=== Assignment ===
Retyped exactly and without pictures, the lines from the one with "[Português]" through the end of the listing must form the entire answer.
[Start of section]
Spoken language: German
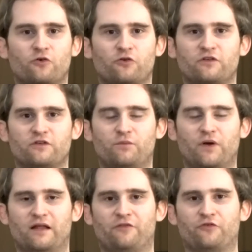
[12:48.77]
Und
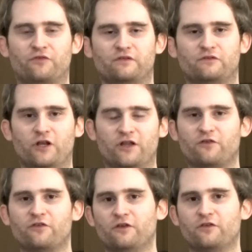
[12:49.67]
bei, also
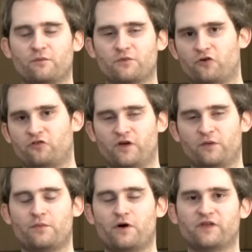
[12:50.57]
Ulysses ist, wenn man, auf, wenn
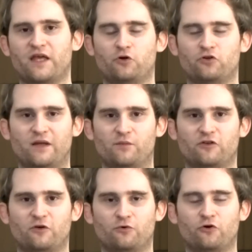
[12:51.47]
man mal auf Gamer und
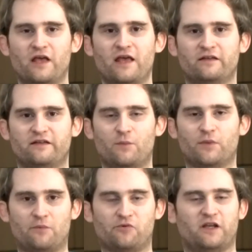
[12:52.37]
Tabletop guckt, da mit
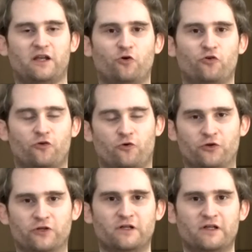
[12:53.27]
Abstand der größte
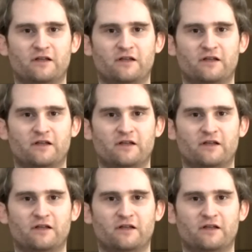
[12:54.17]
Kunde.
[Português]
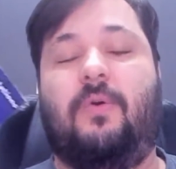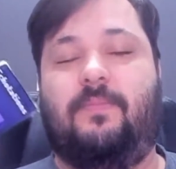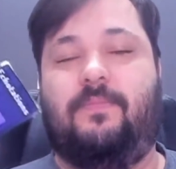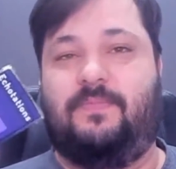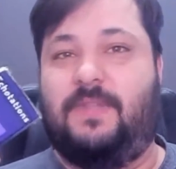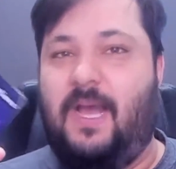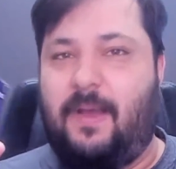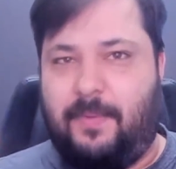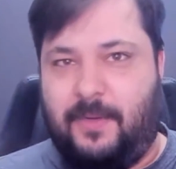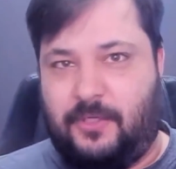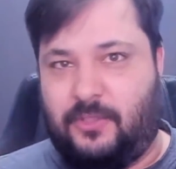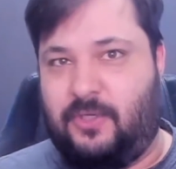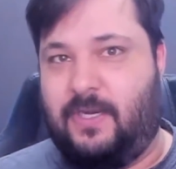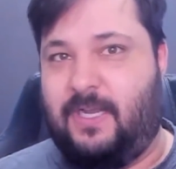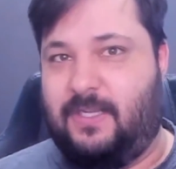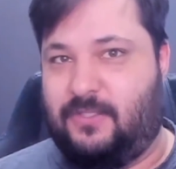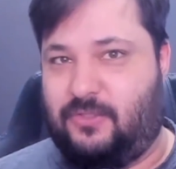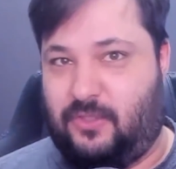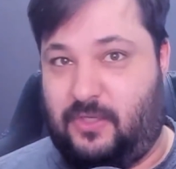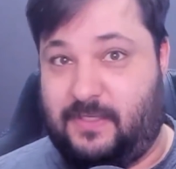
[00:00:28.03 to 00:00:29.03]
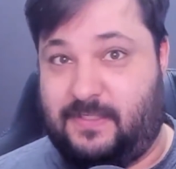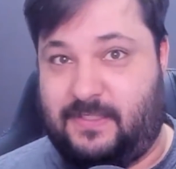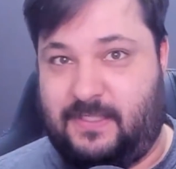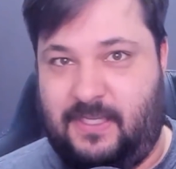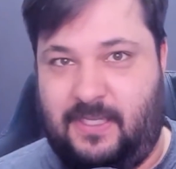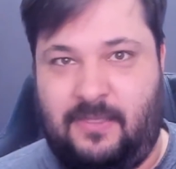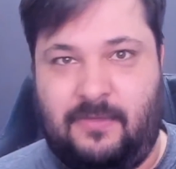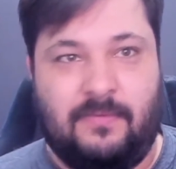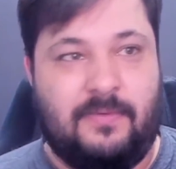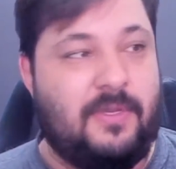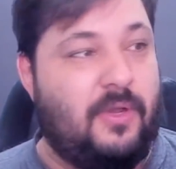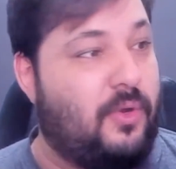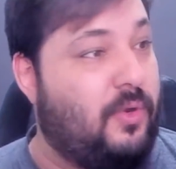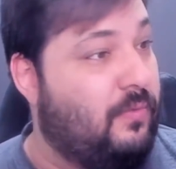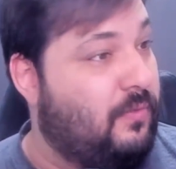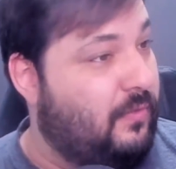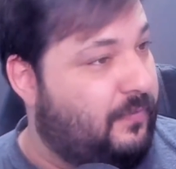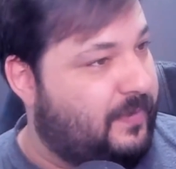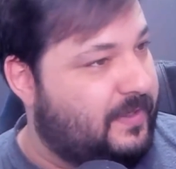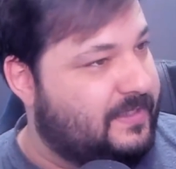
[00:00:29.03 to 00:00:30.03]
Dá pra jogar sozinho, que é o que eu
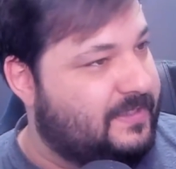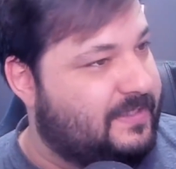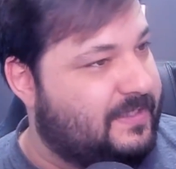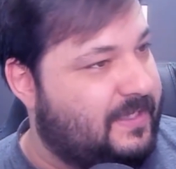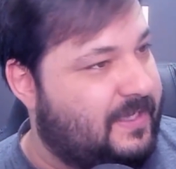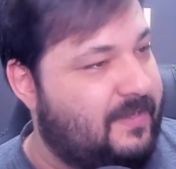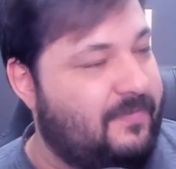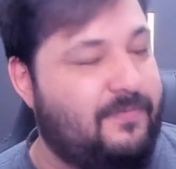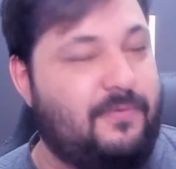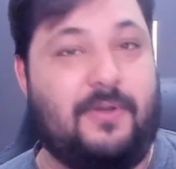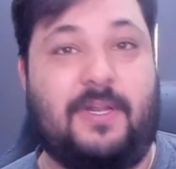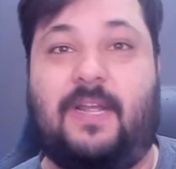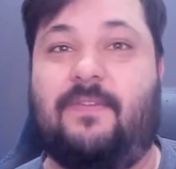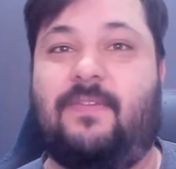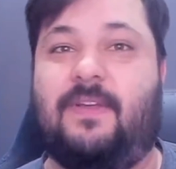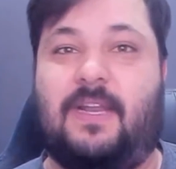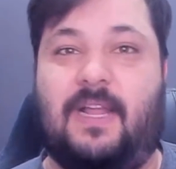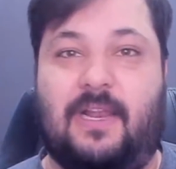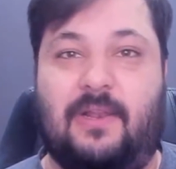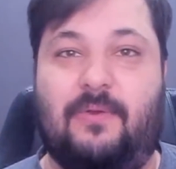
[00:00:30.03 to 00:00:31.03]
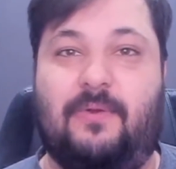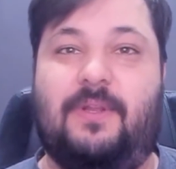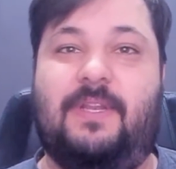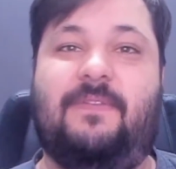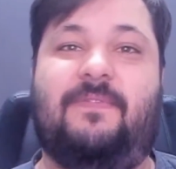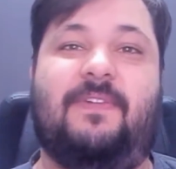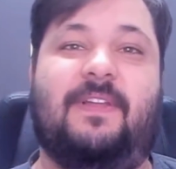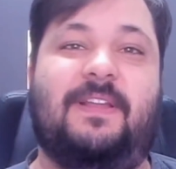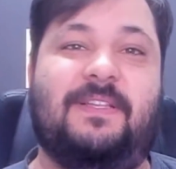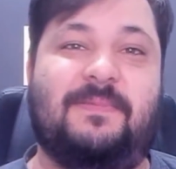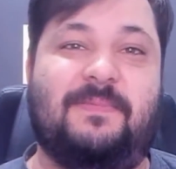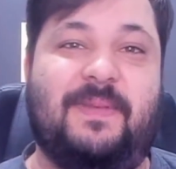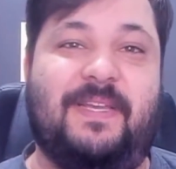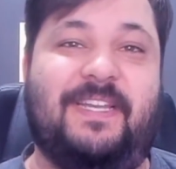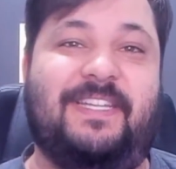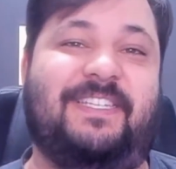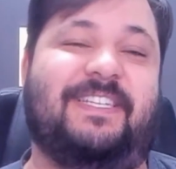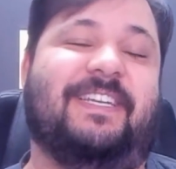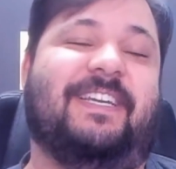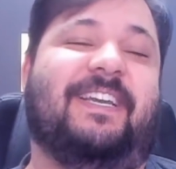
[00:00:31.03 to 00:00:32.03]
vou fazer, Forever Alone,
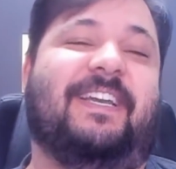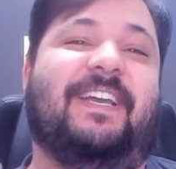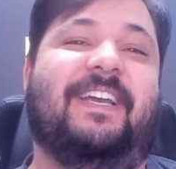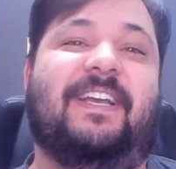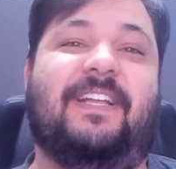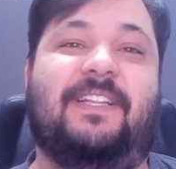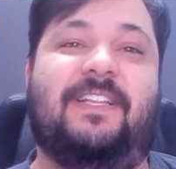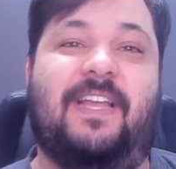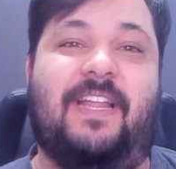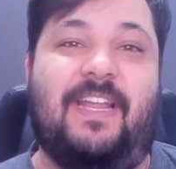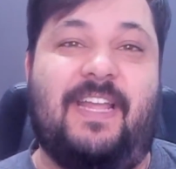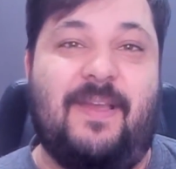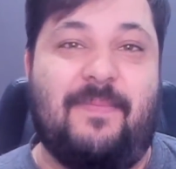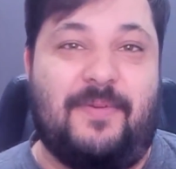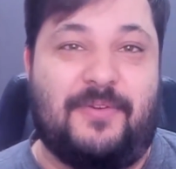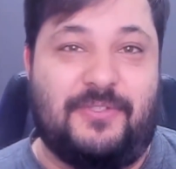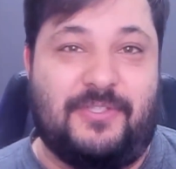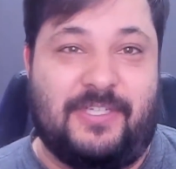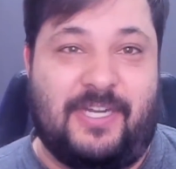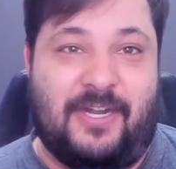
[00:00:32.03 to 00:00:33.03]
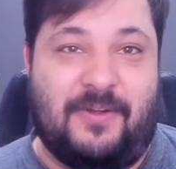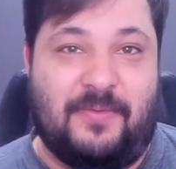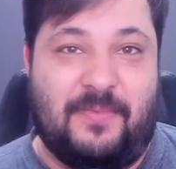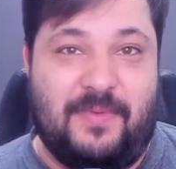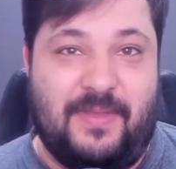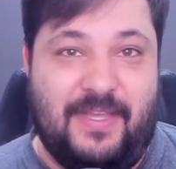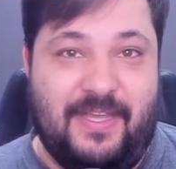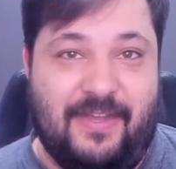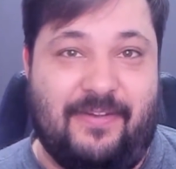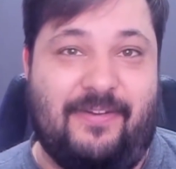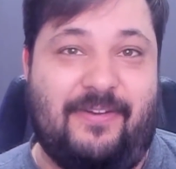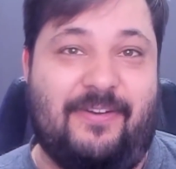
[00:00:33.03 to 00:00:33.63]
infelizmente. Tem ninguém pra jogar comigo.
[End of section]
=== Response ===
[Português]
[00:00:28.03 to 00:00:29.03]
[00:00:29.03 to 00:00:30.03]
Dá pra jogar sozinho, que é o que eu
[00:00:30.03 to 00:00:31.03]
[00:00:31.03 to 00:00:32.03]
vou fazer, Forever Alone,
[00:00:32.03 to 00:00:33.03]
[00:00:33.03 to 00:00:33.63]
infelizmente. Tem ninguém pra jogar comigo.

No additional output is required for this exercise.